Wigmore is a suburb/village in the southeast of the Medway conurbation in Kent, England. It is broadly bounded by the A278 road to the west, Rainham to the north and the M2 motorway to the south.

History
The placename is attested in 1275 as Wydemere, from an Old English *wīd-mere "broad pool".

A sparsely-populated hamlet and farming area until the 20th Century, Wigmore was briefly the site of a smallpox isolation hospital (Alexandra Hospital) from 1902, and began to be developed as a village from 1906 when the 365-acre Wigmore agricultural estate was partitioned and sold as plots,  initially as smallholdings (hence the local “Smallholders Club”) and rural shanties for Medway families.

Amenities
St Matthew's Church was founded in 1925 and was replaced in the 1960s by architects Brett, Boyd and Bosanquet. A prefab Evangelical church was opened later.

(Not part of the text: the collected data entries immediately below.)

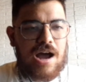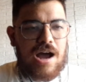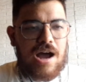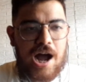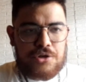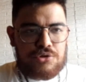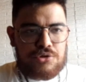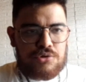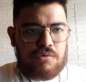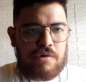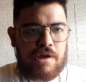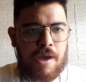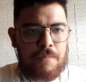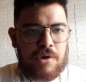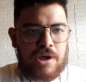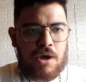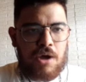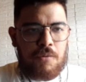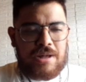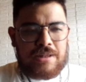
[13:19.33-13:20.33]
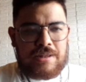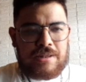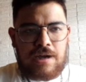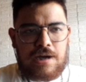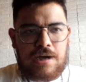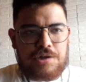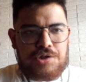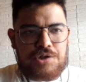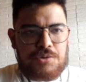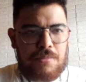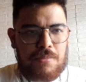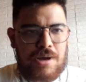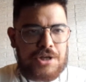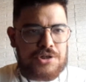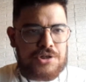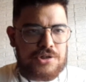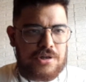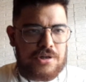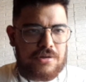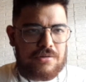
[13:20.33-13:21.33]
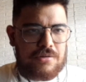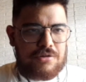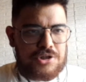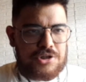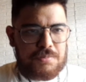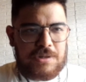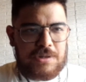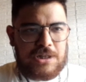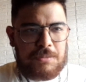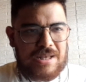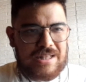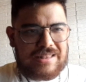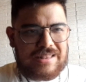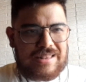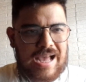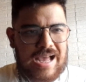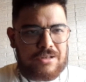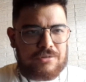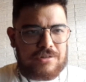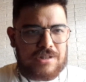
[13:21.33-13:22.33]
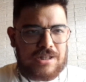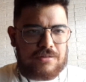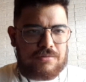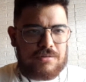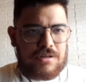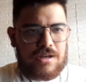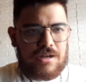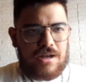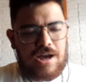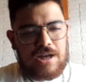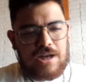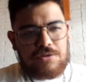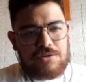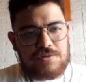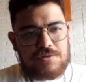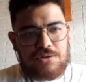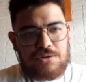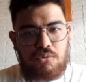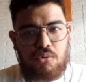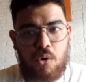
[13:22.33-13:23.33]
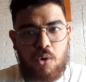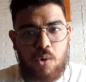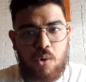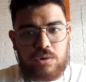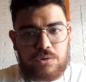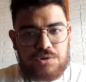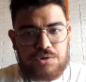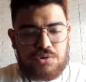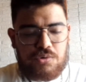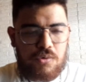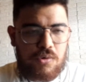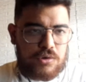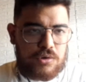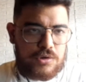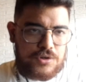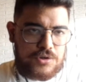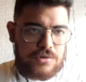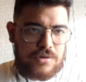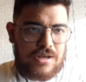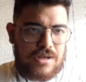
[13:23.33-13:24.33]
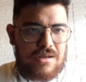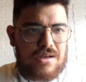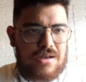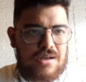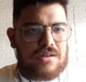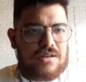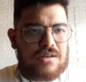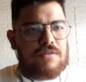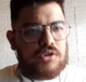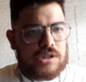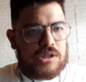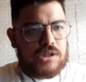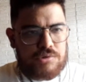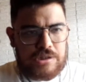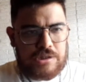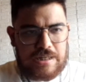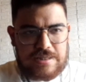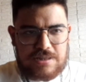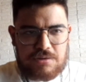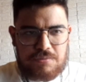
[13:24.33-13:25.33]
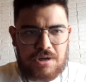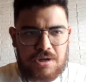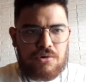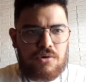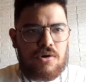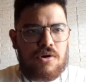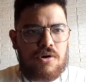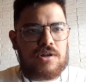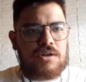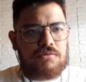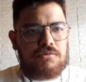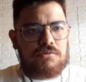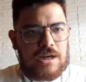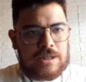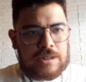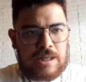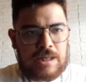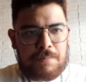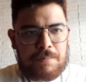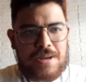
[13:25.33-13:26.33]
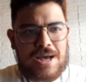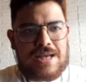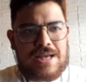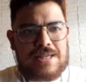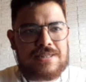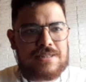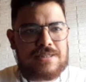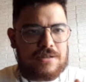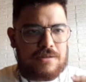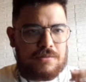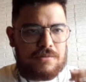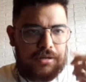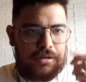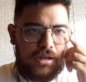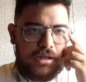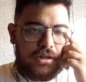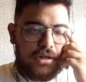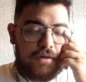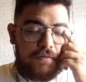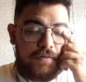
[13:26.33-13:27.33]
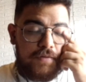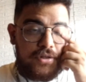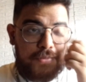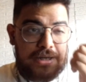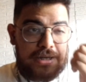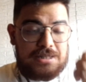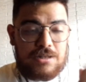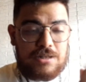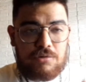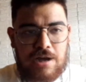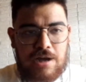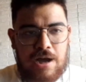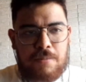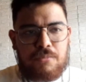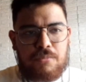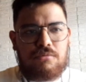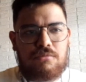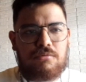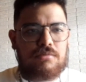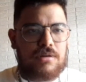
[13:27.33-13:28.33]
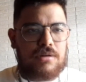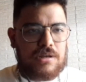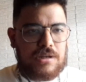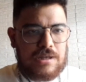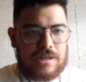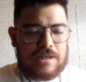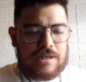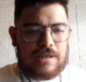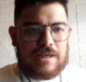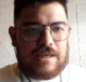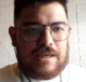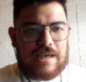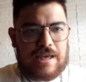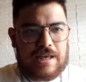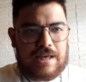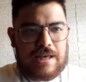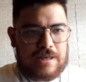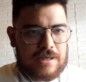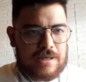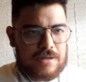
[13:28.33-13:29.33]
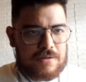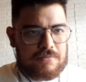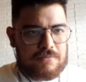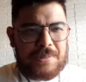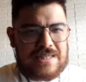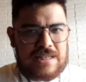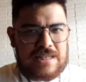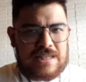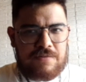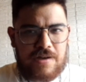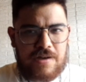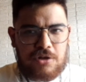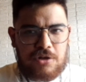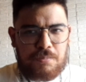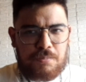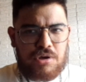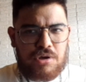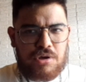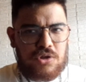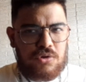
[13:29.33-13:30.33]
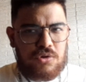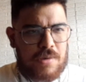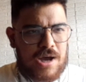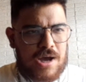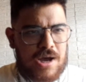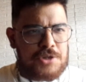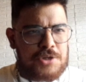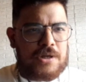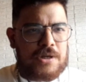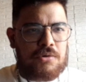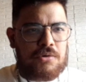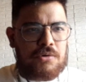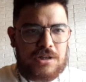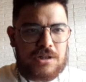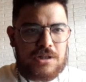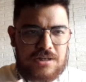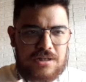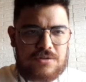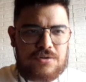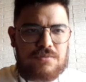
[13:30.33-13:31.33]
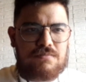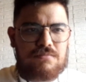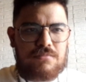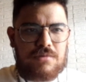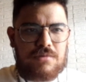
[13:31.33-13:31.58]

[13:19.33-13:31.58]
Acho que o Remo que é um atacante mais experimentado, né? A não ser o Ronald. O Ronald tá voltando de lesão agora, é um cara da base. Talvez o Marcelo Cabo quer preservar ele um pouquinho mais para quando ele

Now a fully suburbanised village within the East of the Medway Towns, the area has a community primary school, medical centre, and local football team, Wigmore Youth F.C.

Transport
Arriva bus 132 runs between Wigmore, Rainham and Chatham.

References in popular culture
Rock bands associated with the locality-championing Medway scene have referenced Wigmore; The Buff Medways in the song "Medway Wheelers" (2005) and the Len Price 3 with "Wigmore Swingers" (2014).